I was able to finally fix this bug with a very simple solution, which is just to redirect the add_track URL to the corresponding group URL immediately after storing the track in the database. As a result, websocket connections with the server are not actually maintained during the upload, but they are instantly and automatically reestablished after the upload. This solution is also cleaner since it ensures that the URL shown on the group page is always the /group/<room_code> URL.

This does however break the peer-to-peer connections, as the Javascript gets reloaded with each new page, but the user can reestablish the peer-to-peer connection with a button click. This isn’t hard to do by any means, but it may be annoying for users. I believe Ivy is looking into asynchronous uploads which shouldn’t involve a page reload, in which case no further integration is needed. If not though, I will look into better solutions this week that will not break the peer-to-peer connections.

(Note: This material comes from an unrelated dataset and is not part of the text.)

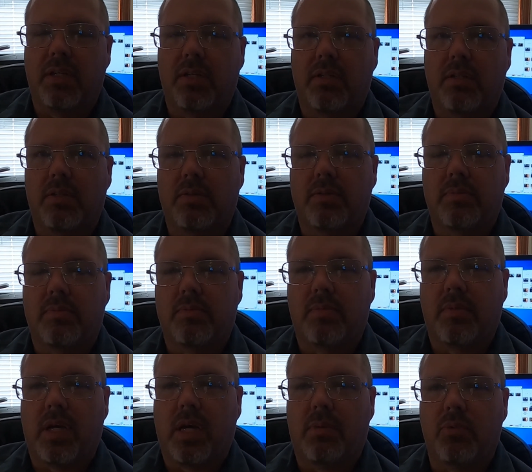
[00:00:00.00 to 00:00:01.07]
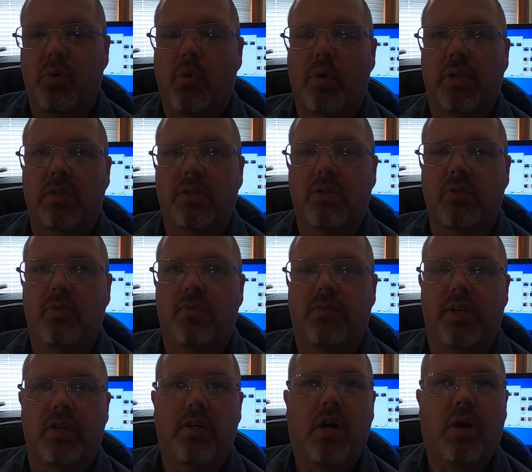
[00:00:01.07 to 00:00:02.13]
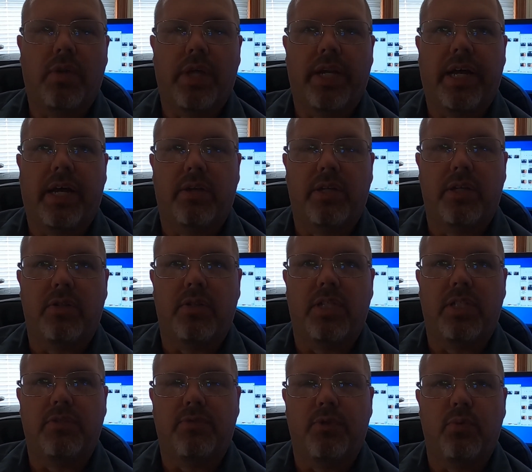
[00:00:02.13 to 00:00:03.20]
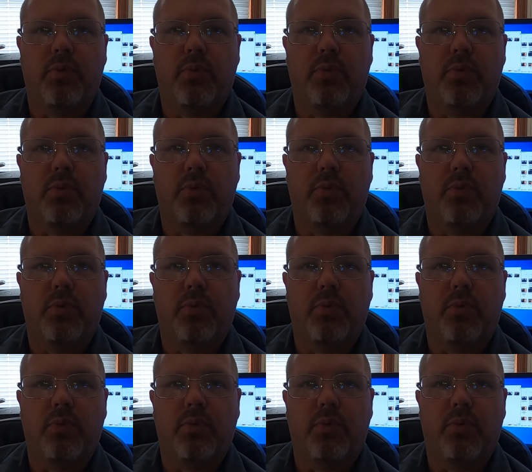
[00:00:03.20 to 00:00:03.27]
I'm going to figure all that out here in the next few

Another separate bug I’ve noticed and not been able to fix yet is the way the server keeps track of which users are online/offline at any given moment. As it’s currently implemented, a user is marked online when they create their account or log in, and marked offline again when they log out. An obvious bug here is that users can (and often will) close the site without logging out. But Django doesn’t have a good way of knowing when this happens. The solution may end up being pretty complicated, and the one I have started on is sending websocket messages to all users in your group at regular intervals, just to signal “I’m online.” This seems easy enough, until you realize that the channel layer which the websockets operate on cannot change the database (this is to prevent issues with synchronization, since the database is changed synchronously and websockets are inherently asynchronous). I think we will have to remove the online/offline bit from the database entirely, and just keep track of that on each user’s browser separately. I will have this done by next week as a deliverable.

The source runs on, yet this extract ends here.